• **What you are asked to do**: Your answer should be one number, the count of lines in the data that hold "with".

• **Given information**:
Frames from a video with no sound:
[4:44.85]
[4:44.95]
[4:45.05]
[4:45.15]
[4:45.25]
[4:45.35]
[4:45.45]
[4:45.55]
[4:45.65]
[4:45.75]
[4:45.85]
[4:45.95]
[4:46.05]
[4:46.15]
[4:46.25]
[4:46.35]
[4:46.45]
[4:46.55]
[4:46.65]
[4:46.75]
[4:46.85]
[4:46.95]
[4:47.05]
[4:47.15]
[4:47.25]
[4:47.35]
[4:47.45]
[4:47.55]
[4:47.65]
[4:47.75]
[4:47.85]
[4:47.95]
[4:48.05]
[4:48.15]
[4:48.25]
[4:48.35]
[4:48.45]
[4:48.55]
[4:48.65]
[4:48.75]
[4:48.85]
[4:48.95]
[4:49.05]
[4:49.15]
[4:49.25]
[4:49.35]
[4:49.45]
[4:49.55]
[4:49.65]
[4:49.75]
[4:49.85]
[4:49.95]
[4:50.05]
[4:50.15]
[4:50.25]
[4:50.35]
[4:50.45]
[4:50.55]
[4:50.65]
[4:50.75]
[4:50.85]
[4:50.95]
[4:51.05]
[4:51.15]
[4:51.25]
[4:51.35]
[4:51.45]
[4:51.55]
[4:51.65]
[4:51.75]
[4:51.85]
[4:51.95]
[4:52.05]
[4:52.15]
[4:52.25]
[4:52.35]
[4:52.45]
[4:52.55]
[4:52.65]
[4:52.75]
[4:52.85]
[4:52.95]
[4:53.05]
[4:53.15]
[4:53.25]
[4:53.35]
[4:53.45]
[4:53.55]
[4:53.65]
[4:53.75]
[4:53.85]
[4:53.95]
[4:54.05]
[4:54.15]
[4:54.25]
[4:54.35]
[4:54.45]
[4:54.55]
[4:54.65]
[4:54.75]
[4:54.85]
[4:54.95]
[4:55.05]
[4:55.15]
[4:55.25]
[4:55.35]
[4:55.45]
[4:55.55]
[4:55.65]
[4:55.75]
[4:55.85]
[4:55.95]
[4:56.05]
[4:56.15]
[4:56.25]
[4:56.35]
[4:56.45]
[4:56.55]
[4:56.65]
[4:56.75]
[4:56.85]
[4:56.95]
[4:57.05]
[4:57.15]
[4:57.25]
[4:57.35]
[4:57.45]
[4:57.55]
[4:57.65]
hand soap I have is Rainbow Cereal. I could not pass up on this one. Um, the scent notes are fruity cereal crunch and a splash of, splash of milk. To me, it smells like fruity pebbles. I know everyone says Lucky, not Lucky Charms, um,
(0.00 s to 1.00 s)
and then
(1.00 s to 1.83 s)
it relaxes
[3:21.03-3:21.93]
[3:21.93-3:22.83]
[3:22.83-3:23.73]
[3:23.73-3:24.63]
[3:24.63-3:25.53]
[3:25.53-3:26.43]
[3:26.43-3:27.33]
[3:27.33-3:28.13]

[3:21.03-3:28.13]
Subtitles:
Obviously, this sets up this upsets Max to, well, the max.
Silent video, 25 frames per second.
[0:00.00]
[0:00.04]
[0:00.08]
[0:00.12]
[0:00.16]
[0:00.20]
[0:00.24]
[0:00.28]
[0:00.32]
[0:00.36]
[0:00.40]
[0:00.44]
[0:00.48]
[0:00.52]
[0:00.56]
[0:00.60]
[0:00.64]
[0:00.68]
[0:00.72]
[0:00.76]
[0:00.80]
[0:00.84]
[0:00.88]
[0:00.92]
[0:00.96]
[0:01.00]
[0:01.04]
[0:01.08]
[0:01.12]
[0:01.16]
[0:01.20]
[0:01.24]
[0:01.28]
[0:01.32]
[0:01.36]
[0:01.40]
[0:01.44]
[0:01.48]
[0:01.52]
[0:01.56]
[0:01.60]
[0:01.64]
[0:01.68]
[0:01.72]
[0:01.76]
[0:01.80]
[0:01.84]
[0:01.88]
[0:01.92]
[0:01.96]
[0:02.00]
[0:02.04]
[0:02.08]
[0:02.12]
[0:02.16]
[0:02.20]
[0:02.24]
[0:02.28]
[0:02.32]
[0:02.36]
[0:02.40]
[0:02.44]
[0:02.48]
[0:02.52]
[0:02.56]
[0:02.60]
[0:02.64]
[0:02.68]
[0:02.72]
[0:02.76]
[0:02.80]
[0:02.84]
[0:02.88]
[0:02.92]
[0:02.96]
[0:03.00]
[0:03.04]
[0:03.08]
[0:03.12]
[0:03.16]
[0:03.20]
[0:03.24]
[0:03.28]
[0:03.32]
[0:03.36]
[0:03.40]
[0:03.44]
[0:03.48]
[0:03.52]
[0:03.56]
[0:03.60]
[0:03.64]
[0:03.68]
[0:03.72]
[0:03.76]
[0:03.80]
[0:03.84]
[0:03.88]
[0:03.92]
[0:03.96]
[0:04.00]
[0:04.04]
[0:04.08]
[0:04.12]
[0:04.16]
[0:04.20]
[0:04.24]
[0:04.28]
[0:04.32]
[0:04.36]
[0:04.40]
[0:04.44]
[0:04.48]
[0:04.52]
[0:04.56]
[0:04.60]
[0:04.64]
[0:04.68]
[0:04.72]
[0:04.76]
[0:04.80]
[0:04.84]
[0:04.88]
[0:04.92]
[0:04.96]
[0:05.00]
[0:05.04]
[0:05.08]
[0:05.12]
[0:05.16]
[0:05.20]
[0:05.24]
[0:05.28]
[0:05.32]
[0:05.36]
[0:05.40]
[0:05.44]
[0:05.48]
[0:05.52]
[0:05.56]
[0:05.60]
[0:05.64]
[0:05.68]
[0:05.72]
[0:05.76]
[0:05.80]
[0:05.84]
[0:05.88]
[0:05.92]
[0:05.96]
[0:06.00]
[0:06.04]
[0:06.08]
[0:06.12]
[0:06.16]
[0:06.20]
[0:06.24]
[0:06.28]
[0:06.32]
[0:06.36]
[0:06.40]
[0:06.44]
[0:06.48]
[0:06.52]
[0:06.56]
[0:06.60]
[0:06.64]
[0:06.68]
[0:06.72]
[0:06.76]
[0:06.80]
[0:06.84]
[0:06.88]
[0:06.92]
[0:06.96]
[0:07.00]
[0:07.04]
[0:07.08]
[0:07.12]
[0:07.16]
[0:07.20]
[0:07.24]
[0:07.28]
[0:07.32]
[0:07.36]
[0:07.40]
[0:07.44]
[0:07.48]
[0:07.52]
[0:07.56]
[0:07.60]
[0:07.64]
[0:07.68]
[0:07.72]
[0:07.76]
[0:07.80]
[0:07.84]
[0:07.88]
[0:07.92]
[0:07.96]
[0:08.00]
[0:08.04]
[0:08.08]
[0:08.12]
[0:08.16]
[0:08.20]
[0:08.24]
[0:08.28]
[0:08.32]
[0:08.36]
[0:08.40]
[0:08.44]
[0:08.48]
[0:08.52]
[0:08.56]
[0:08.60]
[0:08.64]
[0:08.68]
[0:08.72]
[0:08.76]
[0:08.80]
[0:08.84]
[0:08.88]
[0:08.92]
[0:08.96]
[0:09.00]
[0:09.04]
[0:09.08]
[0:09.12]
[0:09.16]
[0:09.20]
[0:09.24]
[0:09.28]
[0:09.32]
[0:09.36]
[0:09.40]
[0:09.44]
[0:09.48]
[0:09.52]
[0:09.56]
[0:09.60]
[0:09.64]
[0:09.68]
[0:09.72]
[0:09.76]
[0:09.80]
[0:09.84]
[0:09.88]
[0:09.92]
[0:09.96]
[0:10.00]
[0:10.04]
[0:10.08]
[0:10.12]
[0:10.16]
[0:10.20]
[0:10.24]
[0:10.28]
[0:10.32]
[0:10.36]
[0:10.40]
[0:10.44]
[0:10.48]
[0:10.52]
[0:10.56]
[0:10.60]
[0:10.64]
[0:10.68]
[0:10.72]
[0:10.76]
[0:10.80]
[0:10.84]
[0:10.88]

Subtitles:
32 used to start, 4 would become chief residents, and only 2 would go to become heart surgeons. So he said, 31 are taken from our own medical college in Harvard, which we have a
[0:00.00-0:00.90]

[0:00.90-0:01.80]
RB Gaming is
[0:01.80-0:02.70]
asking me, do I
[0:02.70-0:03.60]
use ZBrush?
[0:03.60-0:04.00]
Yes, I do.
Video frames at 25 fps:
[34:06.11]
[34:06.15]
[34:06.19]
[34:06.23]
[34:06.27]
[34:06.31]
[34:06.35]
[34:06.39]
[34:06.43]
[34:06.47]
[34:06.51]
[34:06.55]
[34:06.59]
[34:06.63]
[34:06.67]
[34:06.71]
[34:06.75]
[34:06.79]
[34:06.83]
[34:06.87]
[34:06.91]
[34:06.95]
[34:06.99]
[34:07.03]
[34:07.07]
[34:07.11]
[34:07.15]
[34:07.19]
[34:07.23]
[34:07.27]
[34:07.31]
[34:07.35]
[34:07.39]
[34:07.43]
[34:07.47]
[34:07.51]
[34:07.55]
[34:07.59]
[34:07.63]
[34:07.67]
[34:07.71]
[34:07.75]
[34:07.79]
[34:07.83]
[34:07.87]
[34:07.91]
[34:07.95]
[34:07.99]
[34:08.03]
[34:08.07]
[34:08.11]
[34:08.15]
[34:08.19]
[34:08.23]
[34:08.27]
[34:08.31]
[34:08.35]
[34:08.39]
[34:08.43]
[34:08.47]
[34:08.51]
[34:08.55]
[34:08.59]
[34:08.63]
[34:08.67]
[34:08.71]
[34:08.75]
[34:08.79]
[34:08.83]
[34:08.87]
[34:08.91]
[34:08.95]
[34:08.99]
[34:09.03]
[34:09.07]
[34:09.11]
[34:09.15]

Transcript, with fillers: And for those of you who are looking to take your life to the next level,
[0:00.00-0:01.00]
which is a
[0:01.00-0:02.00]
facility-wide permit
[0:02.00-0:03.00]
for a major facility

• **The answer**: 2